Jika Iran melewati garis merah kuantitatif atau
kualitatif ini, itu akan membayar harga yang substansial. Selain sanksi yang
meningkat, ia dapat mengharapkan serangan cyber serta militer konvensional
terhadap fasilitas nuklir dan kemungkinan target nilai ekonomi dan militer.
Tentu saja ini juga bukan tanpa resiko dan biaya. Tidak
ada jaminan bahwa serangan semacam itu akan berhasil, mengingat Iran dapat dan
akan berusaha keras untuk melindungi elemen-elemen penting dari program
nuklirnya dan menyusunnya kembali jika perlu. Dan Iran juga akan memiliki opsi
untuk membalas dengan berbagai instrumen dan terhadap target yang dipilihnya
sendiri di seluruh kawasan dan dunia.
Semua ini menyiratkan pilihan sulit bagi AS. Biden dan
penerusnya mungkin harus mempertimbangkan untuk berpartisipasi atau memaafkan
serangan terhadap Iran.

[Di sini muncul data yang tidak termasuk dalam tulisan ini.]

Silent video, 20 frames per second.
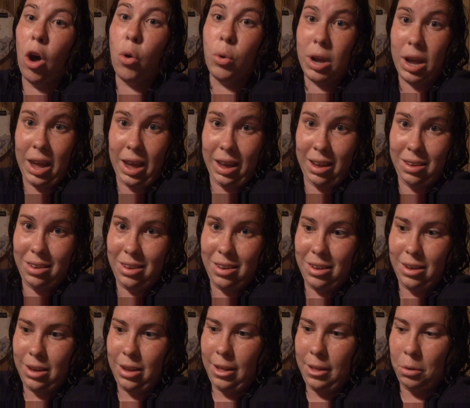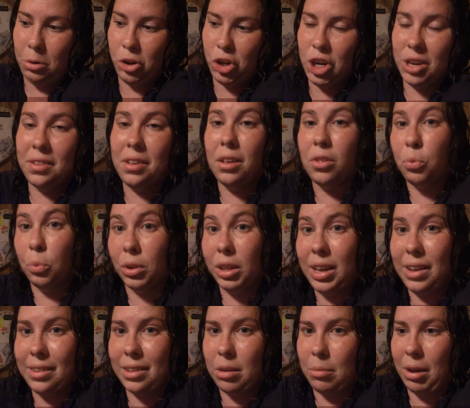okay, which is his
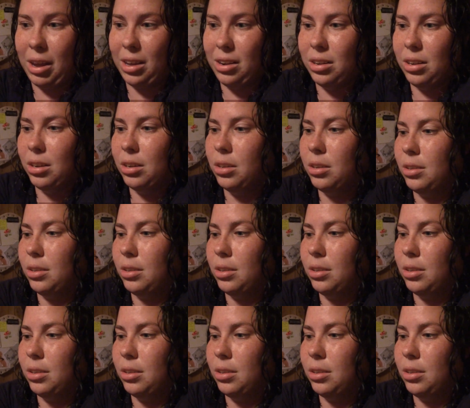release command.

Mereka mungkin juga perlu berjanji bahwa AS akan
membalas setiap ancaman Iran atau penggunaan senjata nuklir, seperti yang
dilakukan AS untuk sekutunya di Eropa dan Asia melawan Rusia dan China.
Baik Trump dan Biden memperjelas keinginan mereka untuk
mengurangi keterlibatan militer Amerika di Timur Tengah. Karena Iran, membuat
tujuan ini terlihat semakin tidak mungkin.